Malumdur ki eğitimsiz toplumlarda düşünselin aksine duygusal tatmin her zaman daha bol müşteri bulmuş ve temsilcileri hep el üstünde tutulmuştur. Kanımca burada bir niyet okuyuculuğuna lüzum yoktur. Elbette aralarında haince amaçlara sahip olanların yanında iyi insanlar da vardı. Nitekim bu realite her zümre için geçerli bir durumdur. Ne var ki ilerleyen süreçte sûfîler bu tekel avantajını da kullanarak sakat bağlantılar kurdular. Neredeyse insanlıkla yaşıt mistisizmi ve onun gelişen felsefi unsurlarını cömertçe ithal ettiler. İthal ettikleri bilgi ve pratiklere kendileri de katkıda bulunarak topluma yaydılar. Üstelik bunu kendi statülerini yüceltme ve geri kalan ulemaya, dinî çevrelere tahakküme malzeme olarak kullandılar.Nitekim bu amaçlarına kısa denebilecek bir zamanda ulaştılar.

Evet, fakih ve kelamcılar ilk dönemlerde farklı meşguliyetleri dolayısıyla dinin manevi ve deruni boyutunu nitelikli düzeyde işlememiş olmakla mazur görülebilseler de sonraki dönem bu alanı ihmal etmelerinden ötürü ortaya çıkan durumdan en az sûfîler kadar sorumludurlar, diye düşünüyorum. Elbette bu, kaptırmak veya tasallut altına almak zaviyesinden görülmemelidir. Demem o ki her cenah bu alanda yeterince boy göstermiş olsaydı sûfîler de meydanı boş görmez bigayrı ilim ahkâm kesmez, Peygamber (s)’in uyarısında tebellür eden cahillerin toplumlara baş olma sorunu yaşanmazdı.

Ehl-i Sünnet'in zamanla sûfî felsefenin etkisi altına girdiği tespitiyle ilgili neler söylemek istersiniz?

Ne yazık ki sûfîlerin ve İbn-i Arabî'nin ve dolayısıyla genel anlamda tasavvufun bilgi ve varlık anlayışı, Ehl-i Sünnet'ten çok büyük oranda farklı olmasına rağmen Ehl-i Sünnet'in, sûfilerin bilgi ve varlık anlayışlarına karşı koyamadığını hatta zamanla sûfî felsefenin etkisi altına girdiğini görmekteyiz.

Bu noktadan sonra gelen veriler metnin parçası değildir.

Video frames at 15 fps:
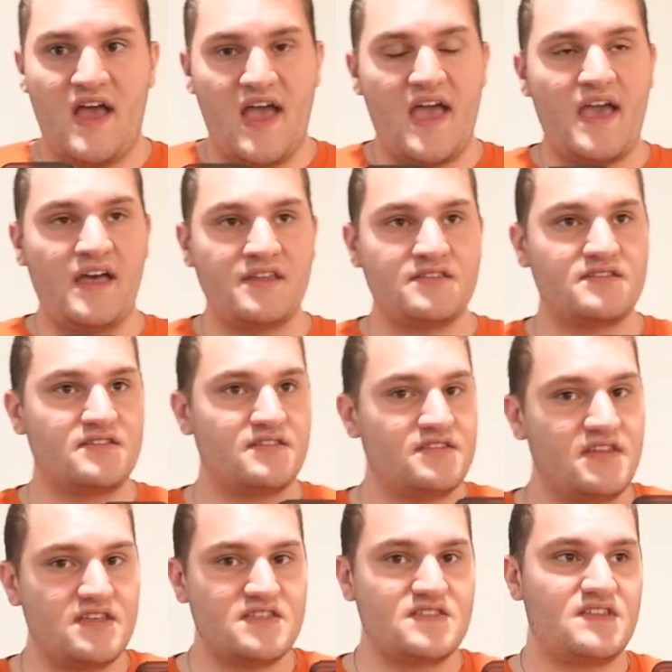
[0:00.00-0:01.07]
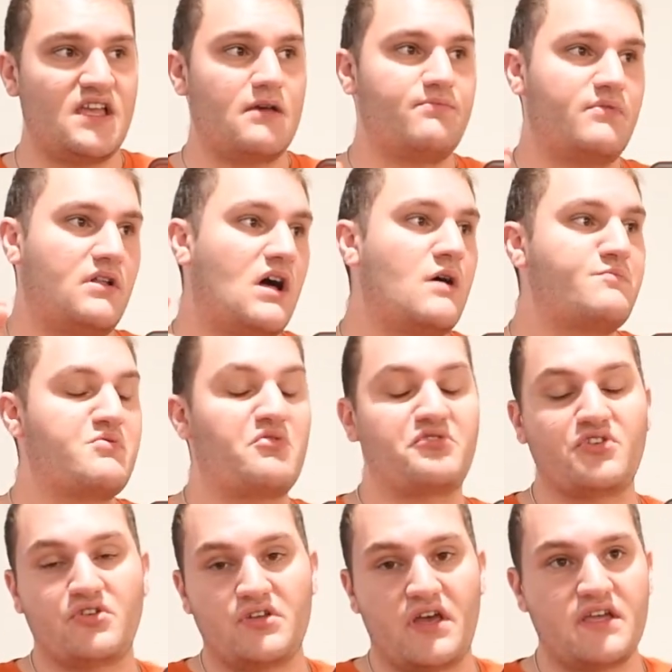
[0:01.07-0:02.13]
And this tip, a lot of people
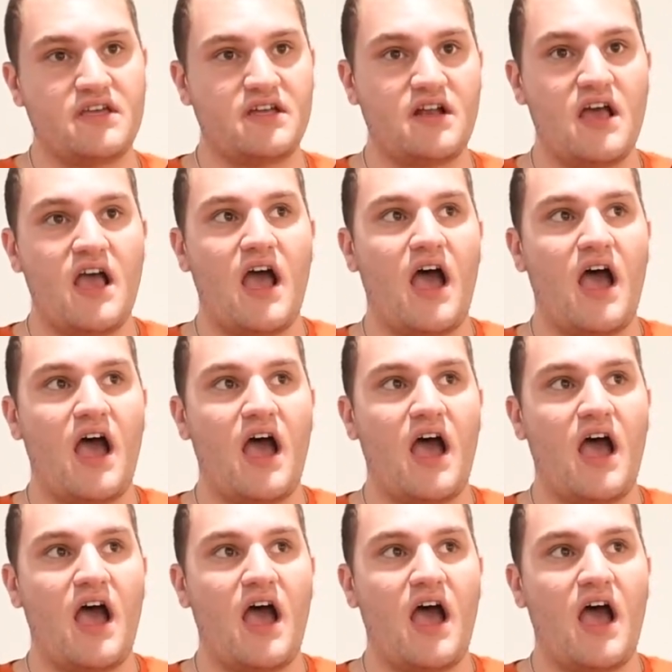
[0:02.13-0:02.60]
don't like it.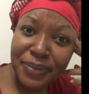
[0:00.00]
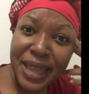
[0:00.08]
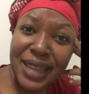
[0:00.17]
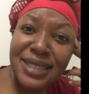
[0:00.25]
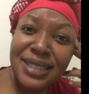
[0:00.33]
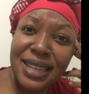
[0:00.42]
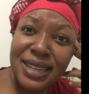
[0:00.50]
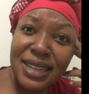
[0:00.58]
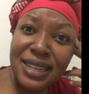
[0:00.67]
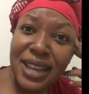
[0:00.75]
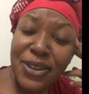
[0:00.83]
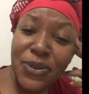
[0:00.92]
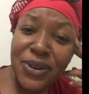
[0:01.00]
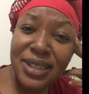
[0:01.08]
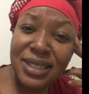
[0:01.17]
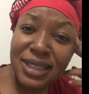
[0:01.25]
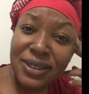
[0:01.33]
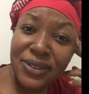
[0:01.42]
I send it and you
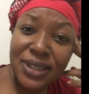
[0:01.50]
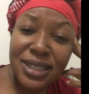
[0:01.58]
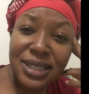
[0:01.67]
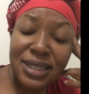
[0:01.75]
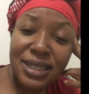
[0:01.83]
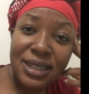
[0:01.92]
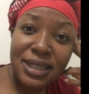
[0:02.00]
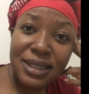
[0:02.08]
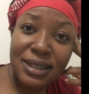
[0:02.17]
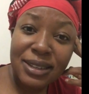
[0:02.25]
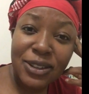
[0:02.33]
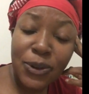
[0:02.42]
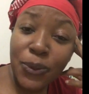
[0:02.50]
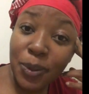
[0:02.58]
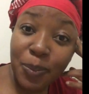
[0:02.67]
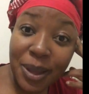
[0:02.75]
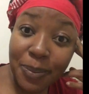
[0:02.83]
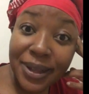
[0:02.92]
receive it. Not
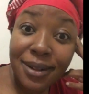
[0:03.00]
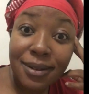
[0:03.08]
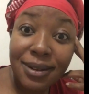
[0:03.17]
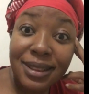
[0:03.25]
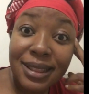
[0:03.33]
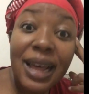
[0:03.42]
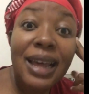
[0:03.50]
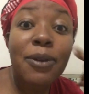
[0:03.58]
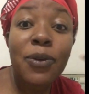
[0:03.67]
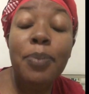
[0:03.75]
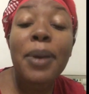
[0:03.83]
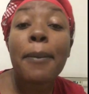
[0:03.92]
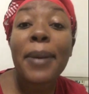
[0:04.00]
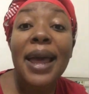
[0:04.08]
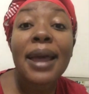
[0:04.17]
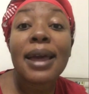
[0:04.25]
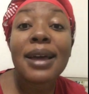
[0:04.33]
with PayPal, like with my bank.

Öncesi de olmakla birlikte İbn-i Arabî'nin etkisiyle tasavvufta kök salan bilgi ve varlık anlayışı, kadim felsefenin izlerini taşımaktadır. Ona göre varlık vahdet-i vücûd bağlamında görülmek durumundadır. Vahdet-i vücûdun öngördüğü varlık anlayışında ise varlık, Hakk’ın aynından başkası değildir. Bir başka ifadeyle Allah, varlığın kendisidir.

İbn-i Arabî, Peygamber'in şahsı ile hiçbir ilgisi olmayan, Kur'an ve Sünnet'te de yer almayan, kâinatın Nûr-ı Muhammedî, Hakikat-i Muhammedîyye veya İnsan-ı Kâmil'den neşet ettiğini iddia etmiştir. Ona göre her şey Hakk'ın tecellisi olduğu için batıl diye bir şey yoktur. Hâlbuki devr-i Âdem'den beri bütün peygamberler hak ve batıl mücadelesinde batılı yok edip hakkı hâkim kılmak amacıyla gönderilmişlerdir.

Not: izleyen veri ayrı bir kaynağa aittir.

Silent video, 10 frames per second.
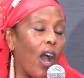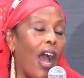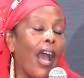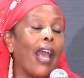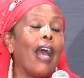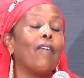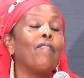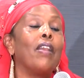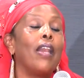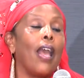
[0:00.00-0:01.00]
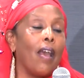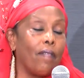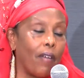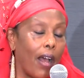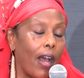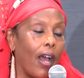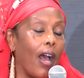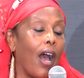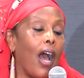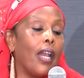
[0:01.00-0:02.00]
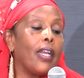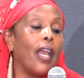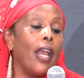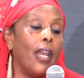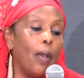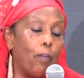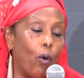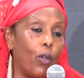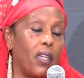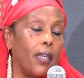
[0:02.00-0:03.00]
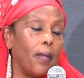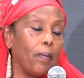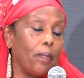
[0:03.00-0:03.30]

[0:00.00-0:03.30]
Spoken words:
I have never had anybody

Esasen vahdet-i vücûdçu gelenekte oluşan tevhid doktrinine göre filozof ve mütekellimlerin tevhid algısı da kusurlu ve eksiktir. Gerek mütekellimlerin gerekse İslâm filozoflarının tevhiddeki mantıkî-kavramsal temellendirmeleri ne kadar geniş ve derin olursa olsun sûfîleri ikna edemediği gibi tatmin de etmemiştir. Söylemlerini tamamen sübjektif ve kaygan bir zemin üzerine tesis eden sûfîlerin vahdet-i vücûd geleneğinde oluşan ayrı bir tevhid nazariyeleri bulunmaktadır. Ancak şöyle veya böyle keza şu veya bu destekle sonuçta kendilerinin tasarladığı bu nazariye de özü itibariyle bir varlık felsefesidir.

Öte yandan “Velîler bilgilerini, peygambere vahyi getiren meleğin aldığı kaynaktan alır.” diyen İbn-i Arabî, ilhamı, melek vasıtasıyla geldiğini belirtmek ve vahiyle aynı kaynaktan beslendiğini ileri sürmekle, vahiyle adeta örtüşür kılmıştır. Keza o, velîlerin Kur'an anlayışının (fehm) Kur'an'ın tamamlayıcı bir parçası olduğunu ve Kur'an'la aynı kaynaktan geldiğini ihsas etmektedir ki bilgi kaynağında Peygamber’e (s) ortaklık demeye gelen böylesi bir mütalaa topyekûn reddedilmek durumundadır.

Bilgiyi elde etme yollarını ‘fikir’ ve ‘vehb’ diye ikiye ayıran İbn-i Arabî ikincisi için ‘bizim yolumuz’ der. Zira ona göre peygamberlerin ve Allah dostlarının bilgisi aklın tavrının ötesindedir. Enbiya ve evliyânın Allah hakkındaki bilgileri fikre dayanmaz. Allah onları bundan temizlemiştir. Onların bu konudaki bilgisi doğrudan Hakk'ın mükâşefesine dayanan fetihlerin sonucudur. İlmini bazı kişilerin sözlerinden ve kitaplarından iktibas etmediğini söyleyen İbn-i Arabî, ilminin vecd sultanının veya vücûdda fânî olma halinin galebe ettiği zaman kalbine doğan tecellilerden ibaret olduğunu özellikle vurgulamış, eserlerine ancak kendisine keşif ne verdiyse ve Hak ne imlâ ettirdiyse onları aldığını söylemiştir.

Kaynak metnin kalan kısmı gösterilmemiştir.